Monday, June 21, 2004

I see that Ken Griffey Jr. finally hit his 500th home run yesterday, after having been stuck on number 499 for over a week. Junior becomes only the 20th player in Major League history to reach that plateau.

In days past, the 500 home run mark has conferred instant Hall of Fame status. Indeed, there is no eligible player with 500 or more dingers who's not in the Hall.

One wonders, though, whether it will continue to be a Hall of Fame benchmark. Most people have tagged Griffey for the Hall for years, though his stock has slipped substantially in his past few injury-plagued seasons.
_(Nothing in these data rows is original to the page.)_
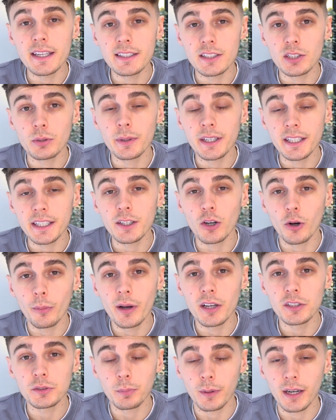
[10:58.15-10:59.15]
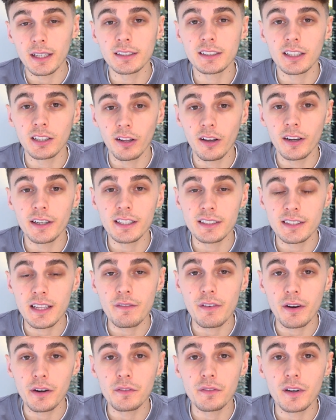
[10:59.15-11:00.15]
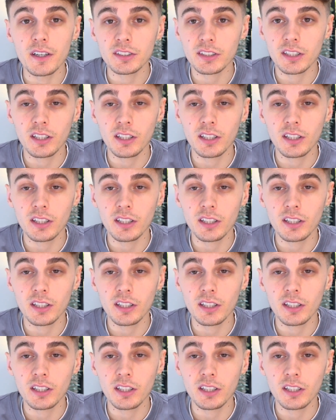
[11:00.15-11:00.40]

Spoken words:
into an e-commerce brand client as their very first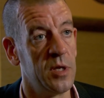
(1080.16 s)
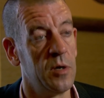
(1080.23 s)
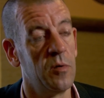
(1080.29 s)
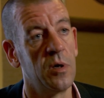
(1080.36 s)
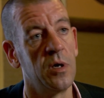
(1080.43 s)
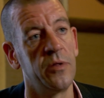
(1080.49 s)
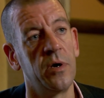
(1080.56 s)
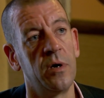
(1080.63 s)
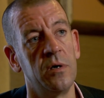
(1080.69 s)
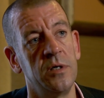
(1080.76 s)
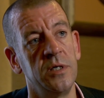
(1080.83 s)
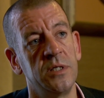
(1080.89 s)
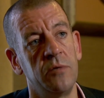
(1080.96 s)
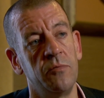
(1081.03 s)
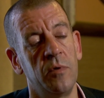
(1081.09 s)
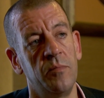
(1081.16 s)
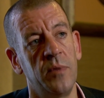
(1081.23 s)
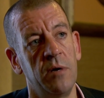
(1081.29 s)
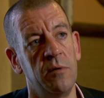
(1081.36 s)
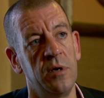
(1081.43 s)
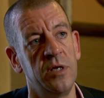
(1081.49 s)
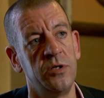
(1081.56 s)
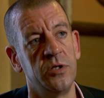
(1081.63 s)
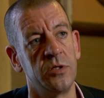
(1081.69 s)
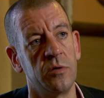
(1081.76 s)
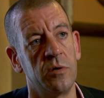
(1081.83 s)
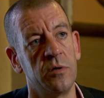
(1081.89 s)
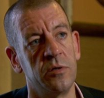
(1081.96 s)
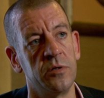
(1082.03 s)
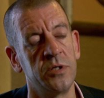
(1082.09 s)
the local authorities and run by religious
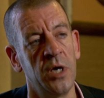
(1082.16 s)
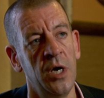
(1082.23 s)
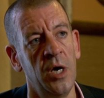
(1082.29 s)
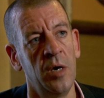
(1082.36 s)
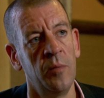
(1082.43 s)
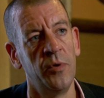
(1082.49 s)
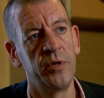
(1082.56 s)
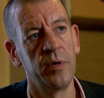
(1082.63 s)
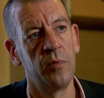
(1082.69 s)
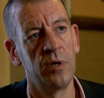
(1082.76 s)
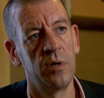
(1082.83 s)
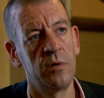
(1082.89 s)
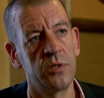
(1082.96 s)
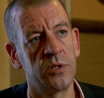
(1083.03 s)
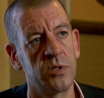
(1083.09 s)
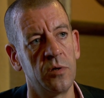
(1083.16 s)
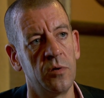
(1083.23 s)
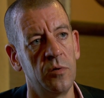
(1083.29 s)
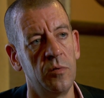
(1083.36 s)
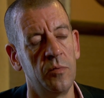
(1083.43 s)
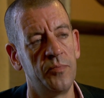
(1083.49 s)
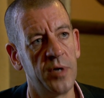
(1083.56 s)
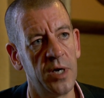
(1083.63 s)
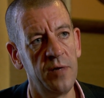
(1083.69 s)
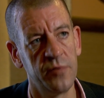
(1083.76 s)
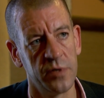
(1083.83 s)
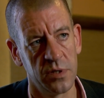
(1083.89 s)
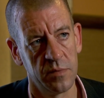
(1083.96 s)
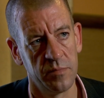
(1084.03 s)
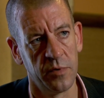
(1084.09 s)
orders. But there were also
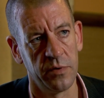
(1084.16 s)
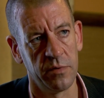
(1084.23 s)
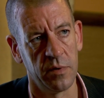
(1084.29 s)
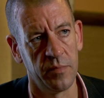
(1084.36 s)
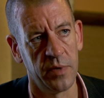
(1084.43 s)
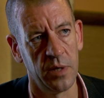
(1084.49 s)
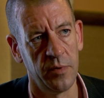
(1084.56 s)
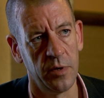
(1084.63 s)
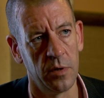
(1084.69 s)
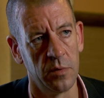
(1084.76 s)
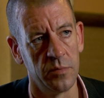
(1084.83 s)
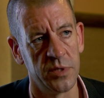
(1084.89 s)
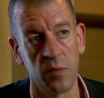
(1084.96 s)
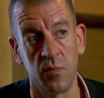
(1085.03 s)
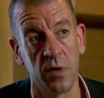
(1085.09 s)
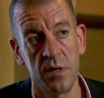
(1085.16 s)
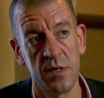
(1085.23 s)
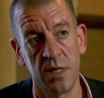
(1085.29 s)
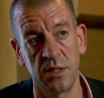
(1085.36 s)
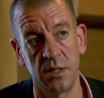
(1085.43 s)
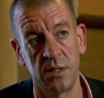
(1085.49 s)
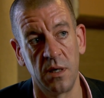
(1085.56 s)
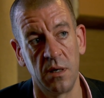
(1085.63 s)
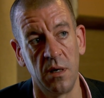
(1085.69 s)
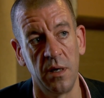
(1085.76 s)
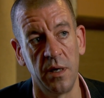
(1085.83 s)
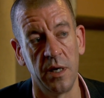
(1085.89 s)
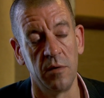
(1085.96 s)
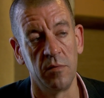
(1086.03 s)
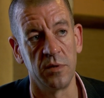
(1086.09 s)
private mother and baby homes that weren't
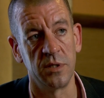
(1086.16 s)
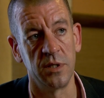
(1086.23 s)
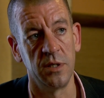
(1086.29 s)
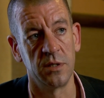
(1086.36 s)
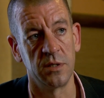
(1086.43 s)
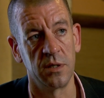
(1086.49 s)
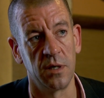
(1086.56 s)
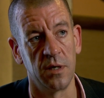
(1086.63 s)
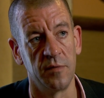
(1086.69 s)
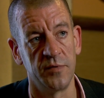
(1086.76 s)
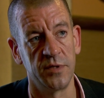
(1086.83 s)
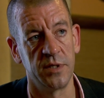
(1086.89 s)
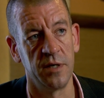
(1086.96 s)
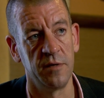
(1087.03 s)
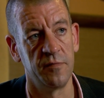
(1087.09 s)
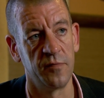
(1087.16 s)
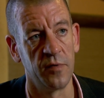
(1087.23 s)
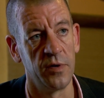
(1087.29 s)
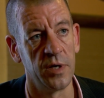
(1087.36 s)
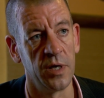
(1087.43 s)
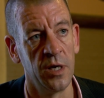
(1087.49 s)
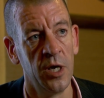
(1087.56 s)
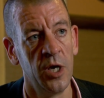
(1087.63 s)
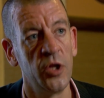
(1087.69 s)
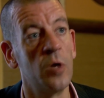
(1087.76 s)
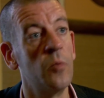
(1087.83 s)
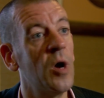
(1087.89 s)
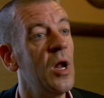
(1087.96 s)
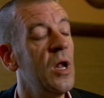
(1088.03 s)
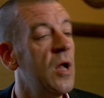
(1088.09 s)
necessarily in receipt of state funding. There
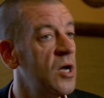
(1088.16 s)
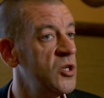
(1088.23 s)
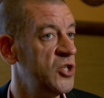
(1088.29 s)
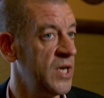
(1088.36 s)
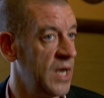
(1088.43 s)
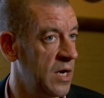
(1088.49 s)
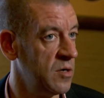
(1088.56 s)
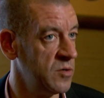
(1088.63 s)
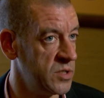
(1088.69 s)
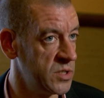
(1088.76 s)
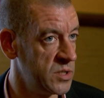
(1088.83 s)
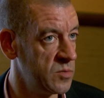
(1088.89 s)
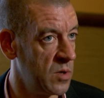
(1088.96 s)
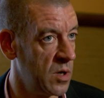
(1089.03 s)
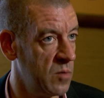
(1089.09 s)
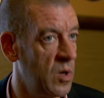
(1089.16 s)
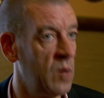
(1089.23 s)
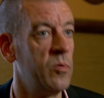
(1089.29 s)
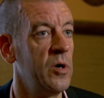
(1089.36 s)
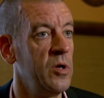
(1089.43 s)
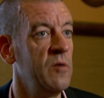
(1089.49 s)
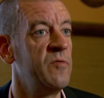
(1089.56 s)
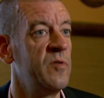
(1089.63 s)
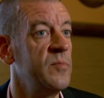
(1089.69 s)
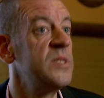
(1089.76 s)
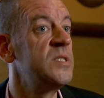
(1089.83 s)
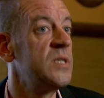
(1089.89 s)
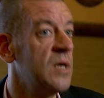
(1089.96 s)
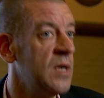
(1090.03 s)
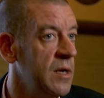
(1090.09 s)
were lodging houses, or what were
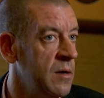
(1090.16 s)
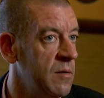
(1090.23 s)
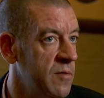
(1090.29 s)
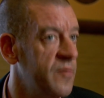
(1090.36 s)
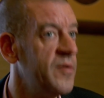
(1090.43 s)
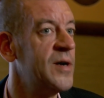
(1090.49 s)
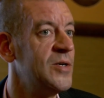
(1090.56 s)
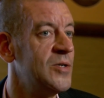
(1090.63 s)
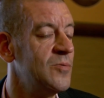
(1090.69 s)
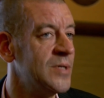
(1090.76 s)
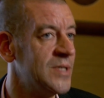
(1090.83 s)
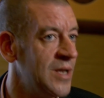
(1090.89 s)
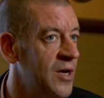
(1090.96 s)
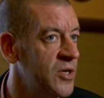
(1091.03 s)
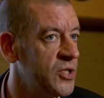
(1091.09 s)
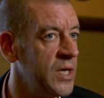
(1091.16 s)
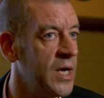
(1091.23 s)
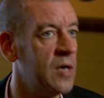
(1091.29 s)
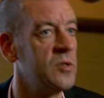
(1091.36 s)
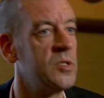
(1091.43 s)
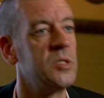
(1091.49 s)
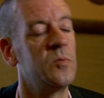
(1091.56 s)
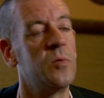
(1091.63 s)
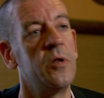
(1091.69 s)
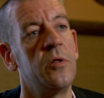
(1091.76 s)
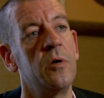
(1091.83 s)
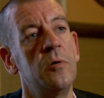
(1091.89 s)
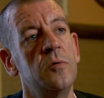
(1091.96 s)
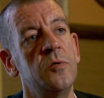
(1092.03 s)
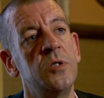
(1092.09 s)
euphemistically referred to as lodging houses, where
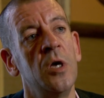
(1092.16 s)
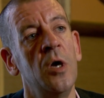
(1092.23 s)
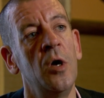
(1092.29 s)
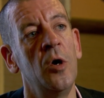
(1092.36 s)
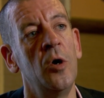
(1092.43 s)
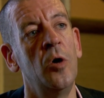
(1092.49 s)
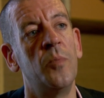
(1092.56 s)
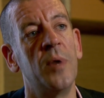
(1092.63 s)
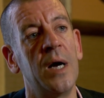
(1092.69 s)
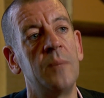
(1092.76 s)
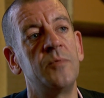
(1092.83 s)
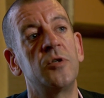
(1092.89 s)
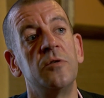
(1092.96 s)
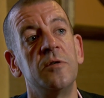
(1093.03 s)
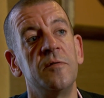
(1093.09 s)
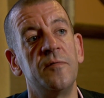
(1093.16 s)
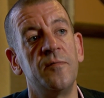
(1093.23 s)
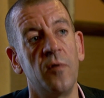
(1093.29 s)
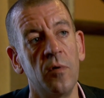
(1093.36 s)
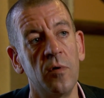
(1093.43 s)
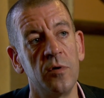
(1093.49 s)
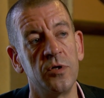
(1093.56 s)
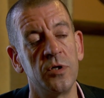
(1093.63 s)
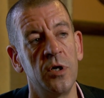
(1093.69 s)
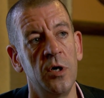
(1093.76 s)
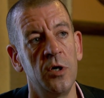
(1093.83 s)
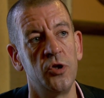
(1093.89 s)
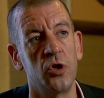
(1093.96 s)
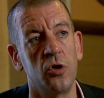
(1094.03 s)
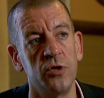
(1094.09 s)
those who perhaps could afford
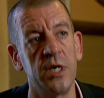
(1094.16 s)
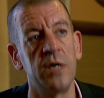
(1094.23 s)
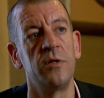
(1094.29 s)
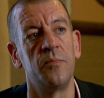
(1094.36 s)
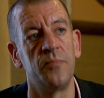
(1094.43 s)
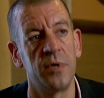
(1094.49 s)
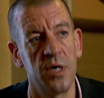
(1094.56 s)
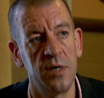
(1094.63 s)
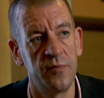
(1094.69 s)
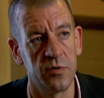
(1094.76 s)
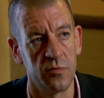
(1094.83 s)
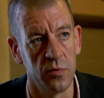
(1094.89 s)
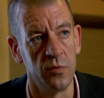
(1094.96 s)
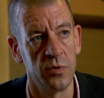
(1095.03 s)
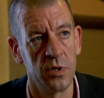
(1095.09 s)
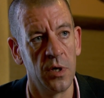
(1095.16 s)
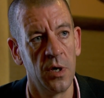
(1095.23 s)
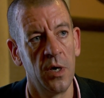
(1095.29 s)
to go down the private route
But even granting for the sake of argument that Griffey is a Hall of Famer, the list is becoming more and more suspect in an era of smaller ballparks and weaker pitching.

Not many noticed when Rafael Palmiero quietly snuck onto the 500 homer list last season. Indeed, he's currently 11th on the all time list (sitting on 538), ahead of Mickey Mantle. Now don't get me wrong. Palmiero is a fine ballplayer. But does anyone really think Rafael Palmiero is a Hall of Famer?

Up until the 1990's, only 14 players had ever reached the 500 homer mark in Major League history. Since the 90's began, six players have already made the list, and Fred McGriff is due to make it in the next month or two (he currently has 493 homers). Juan Gonzalez, Jeff Bagwell, and Frank Thomas are all within striking distance. If Fred McGriff is a Hall of Famer, then so are Joe Carter, Dwight Evans, and about a hundred other guys who aren't currently there.

500 home runs is an impressive accomplishment, no doubt about it. But it is no longer the "magic number" for Hall of Fame entrance that 3000 hits or 300 wins is.